I’m a lawyer, so with this information in mind I figured I needed a strategy. Here’s mine: if none of the parachutes open up, when I hit the ground, I’m going to grab the grass and avoid the bounce. What is true in skydiving is true in our lives. It’s usually not the initial failure that takes any of us out; it’s the bounce. We’ve all hit the ground hard at work or in a relationship or with a big ambition. Whether we had a big, public failure or an even bigger private one, the initial failure won’t crush our spirit or kill our faith; it’s the second hit that does. The second hit is what follows when things go massively wrong or we fail big, and the people we thought would rush to us create distance instead. They express disapproval or treat us with polite indifference.
If we want to be like Jesus, here’s our simple and courageous job: Catch people on the bounce. When they mess up, reach out to them with love and acceptance the way Jesus did. When they hit hard, run to them with your arms wide open to hug them even harder. God wants to be with them when they mess up, and He wants us to participate.
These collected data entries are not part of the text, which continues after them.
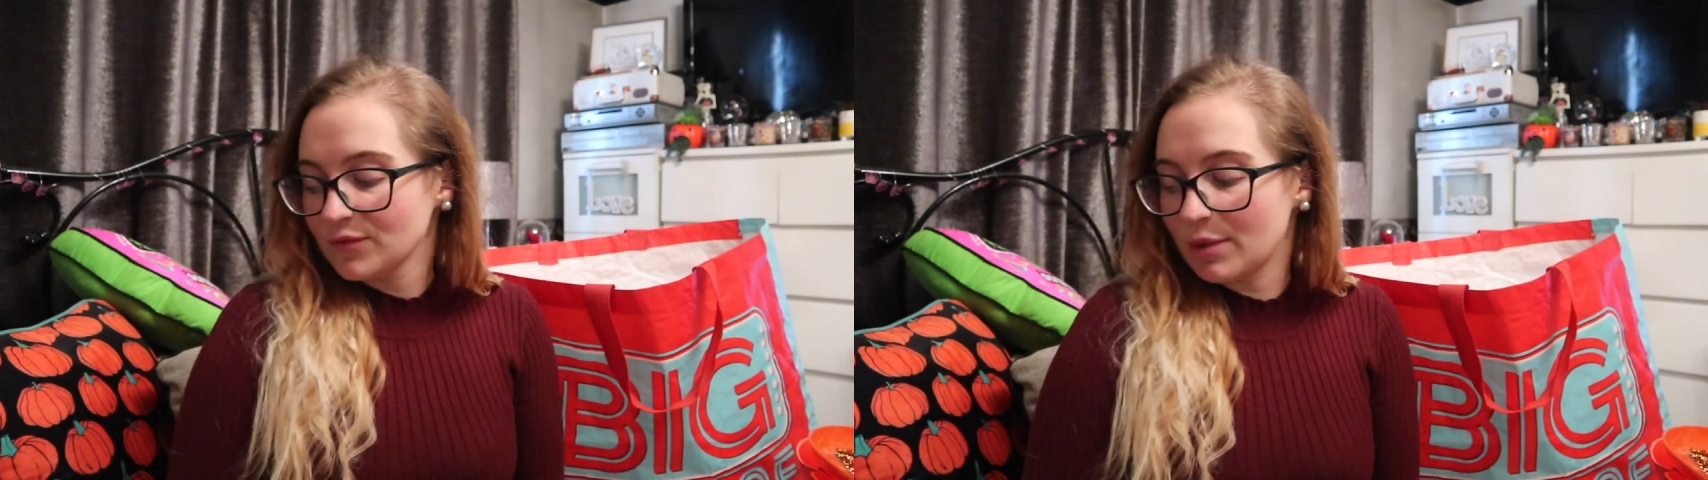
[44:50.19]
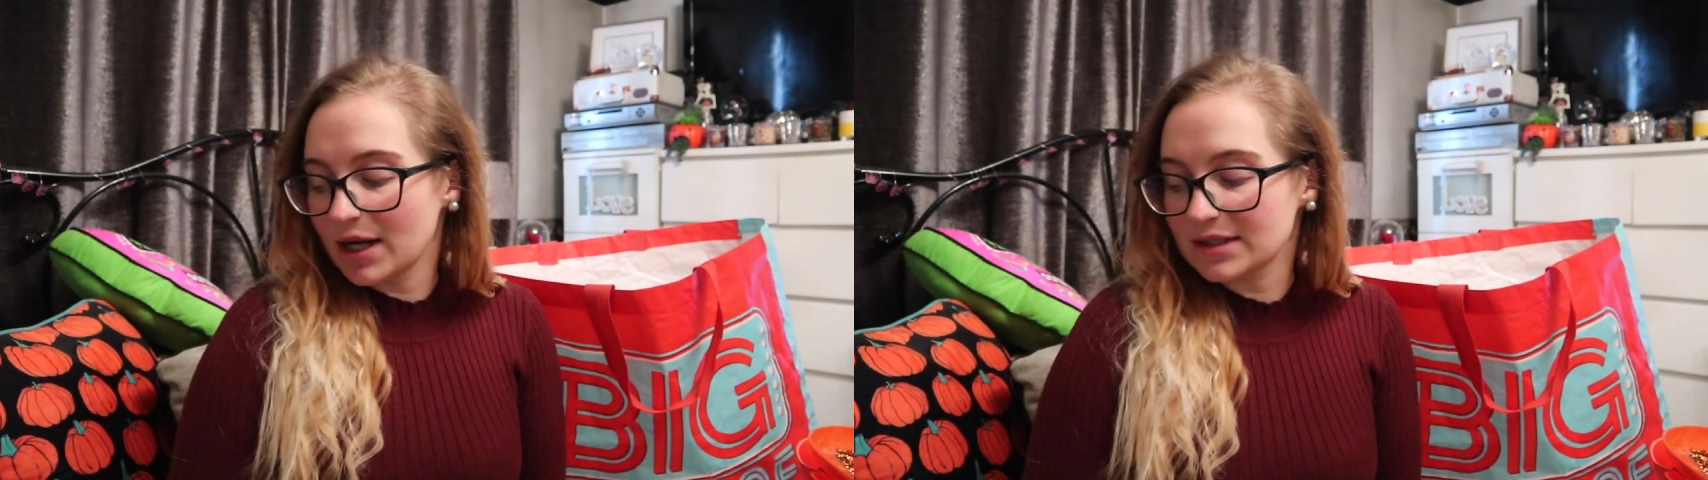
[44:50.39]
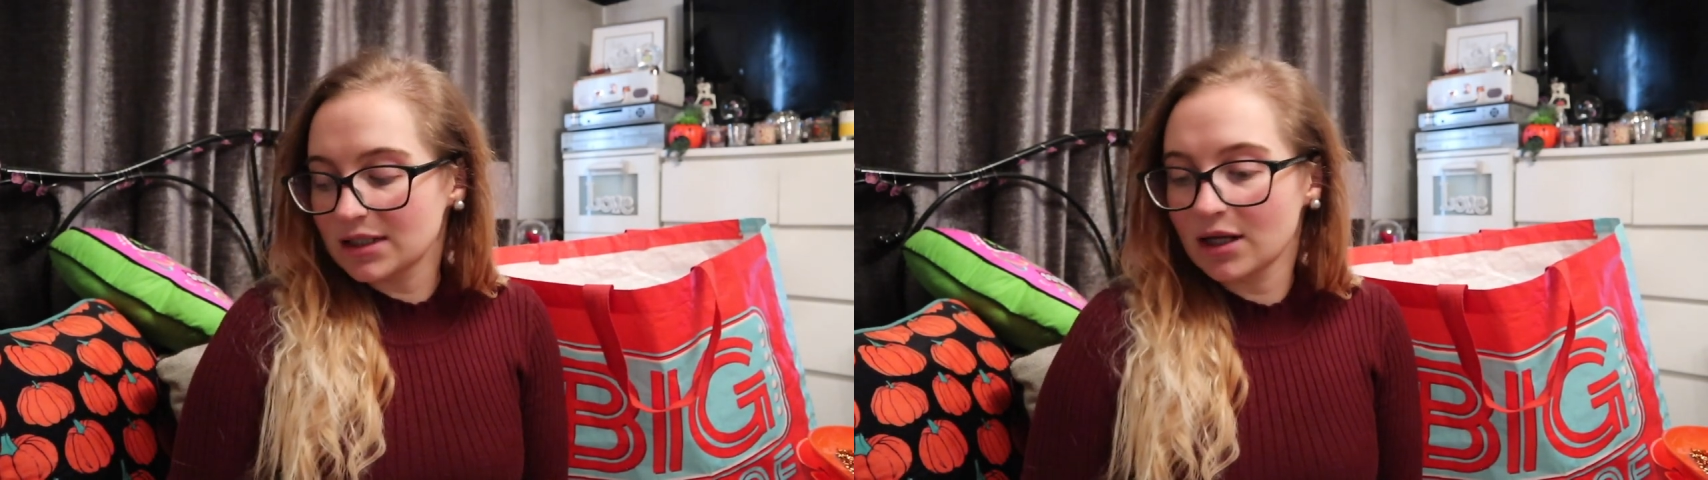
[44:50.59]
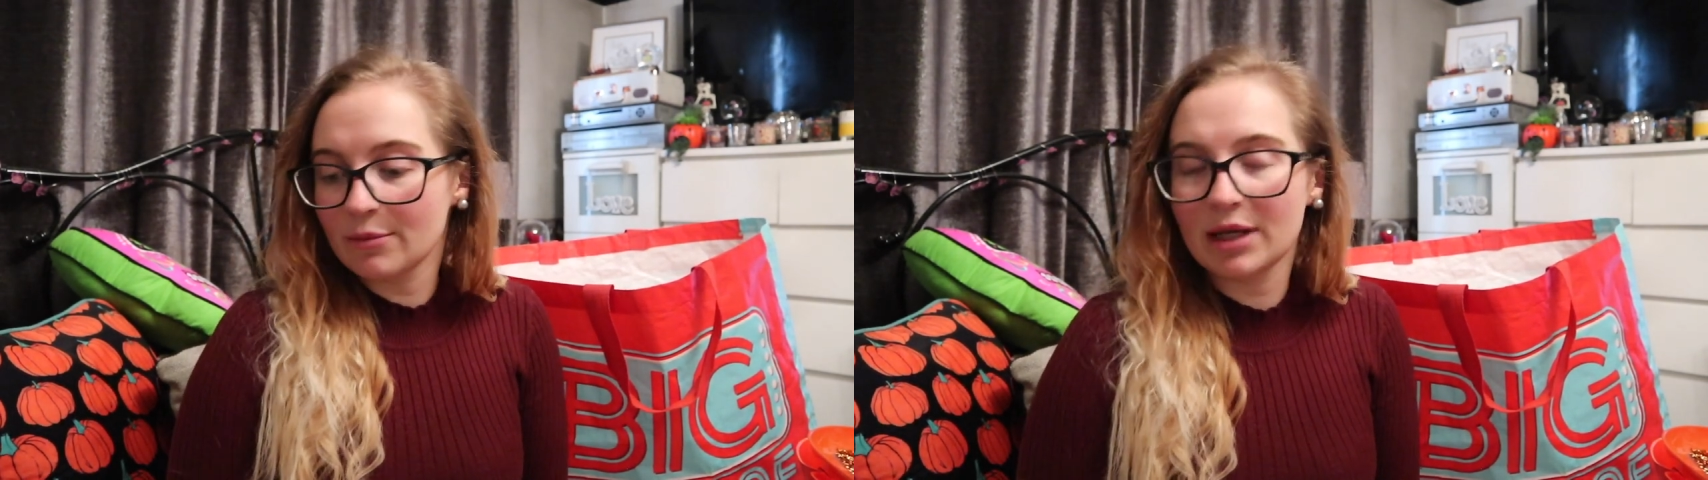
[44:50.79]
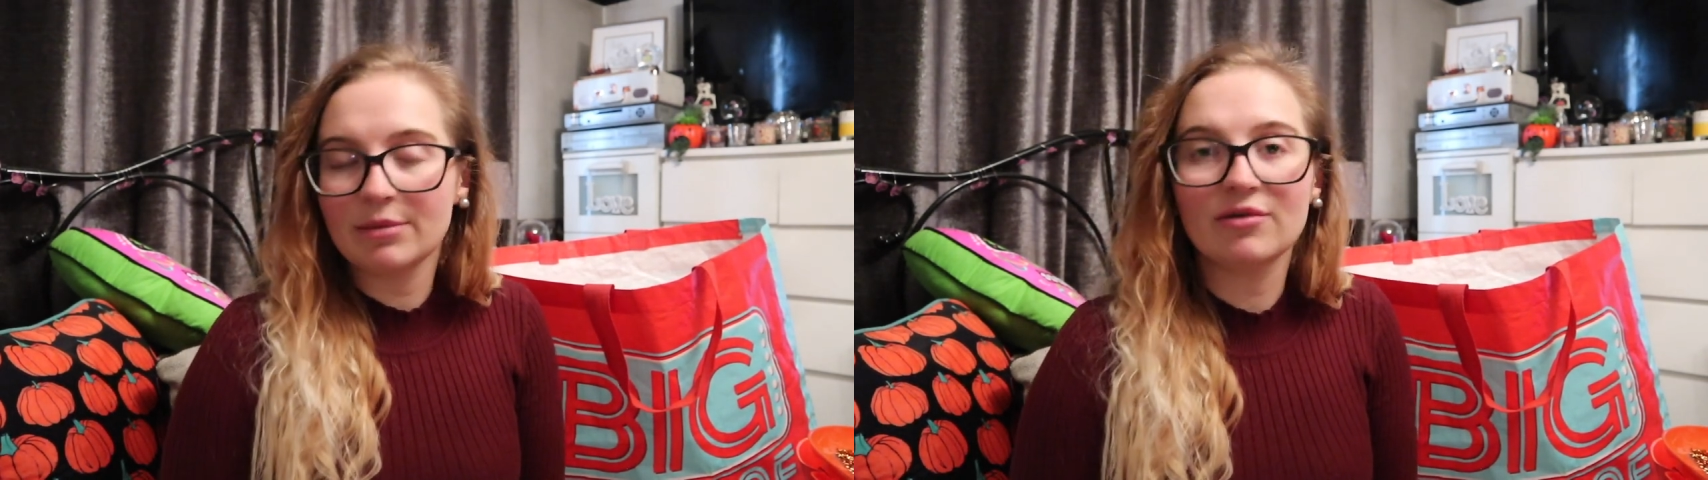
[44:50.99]
But I said, like,
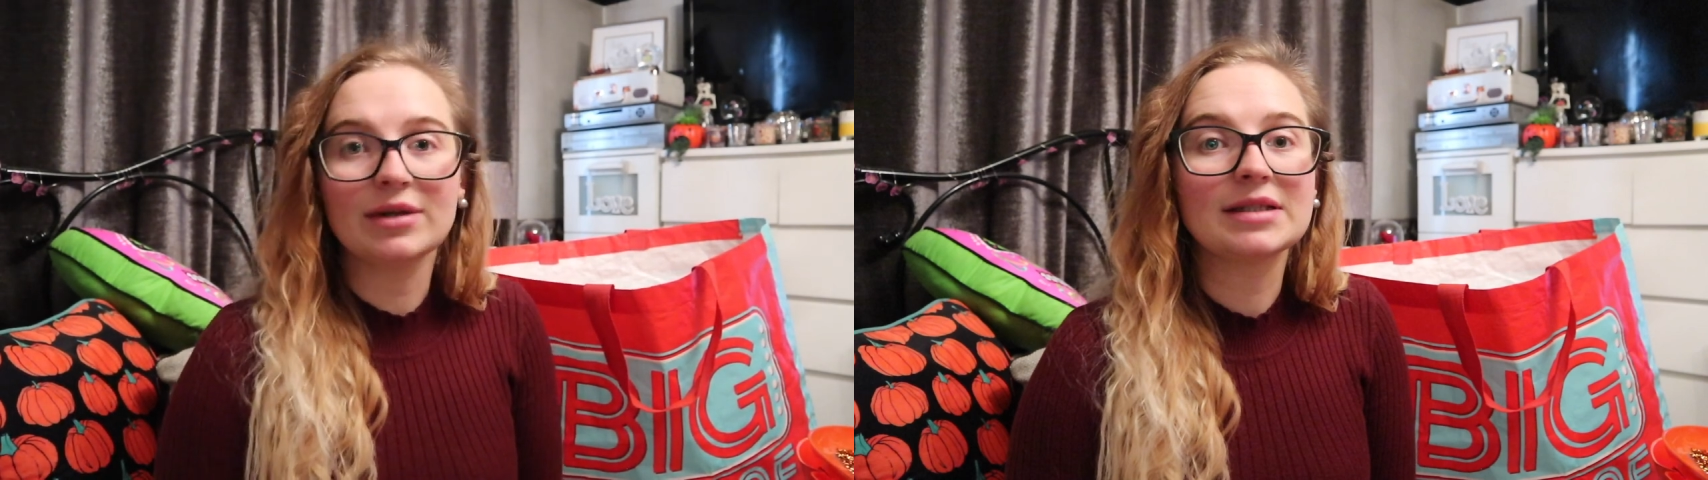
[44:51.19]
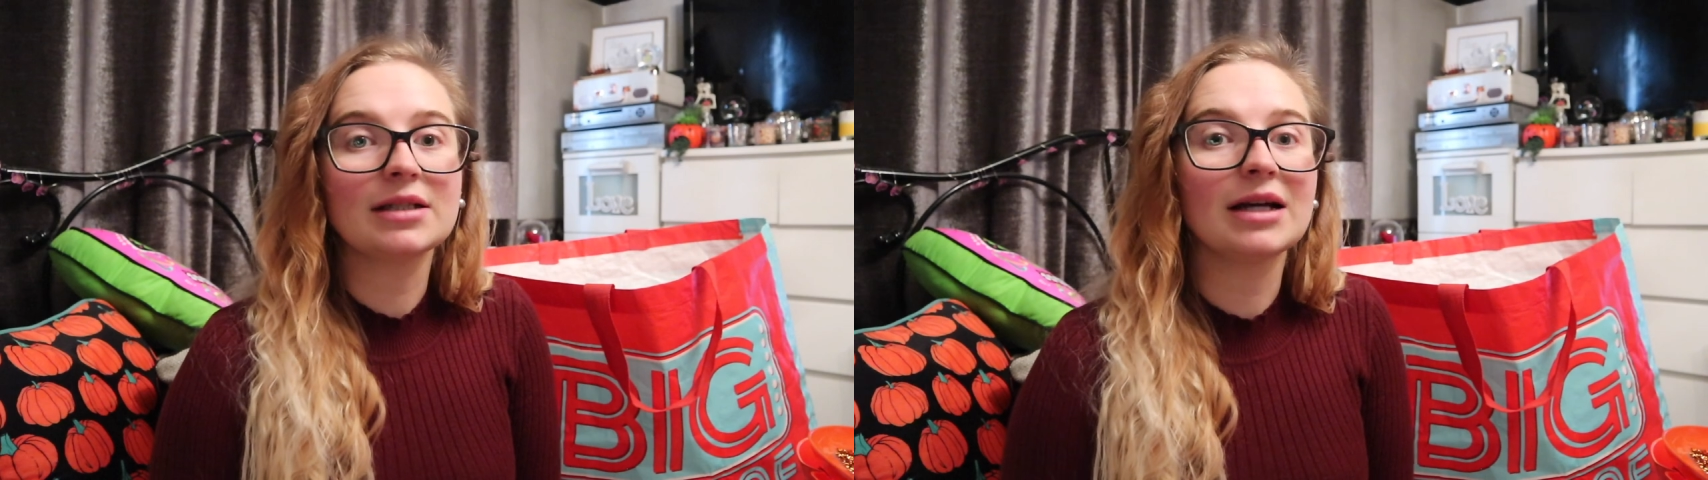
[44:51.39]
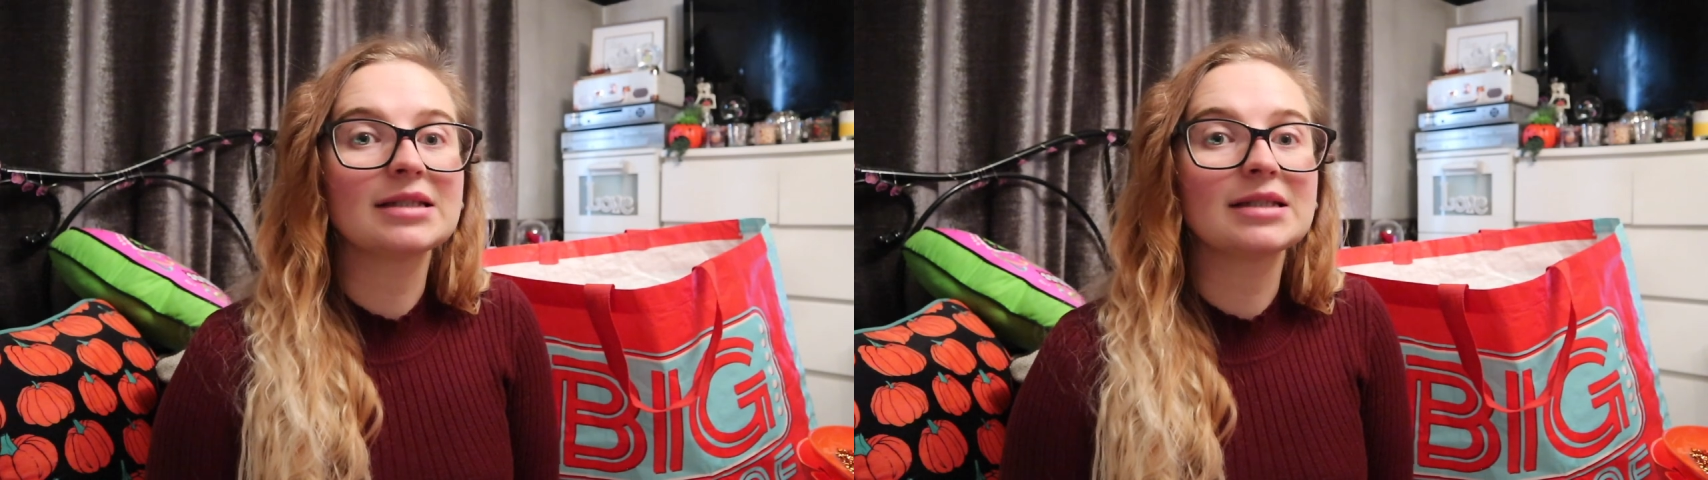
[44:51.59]
maybe if we see, like,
I keep putting on my parachute and getting in the plane with Adam on the weekends. Truth be known, I don’t like skydiving as much as he does, but I like Adam a lot. Find what the people you love want to do and then go be with them in it. If Adam wanted to make pizzas, I’d grow the tomatoes. Be with each other. Don’t just gather information about people who have failed big or are in need—go be with them. When you get there, don’t just be in proximity—be present. Catch them. Don’t try to teach them. There’s a big difference.
We don’t need a plan to do these things. We don’t need to wait for just the right moment. We just need to show up, grab a parachute, and when it’s time, jump out of our shoes after people the way Jesus jumped out of heaven to be with us.
Sometimes we make loving people a lot more complicated than Jesus did. We don’t need to anymore. It’s just up, down, and out.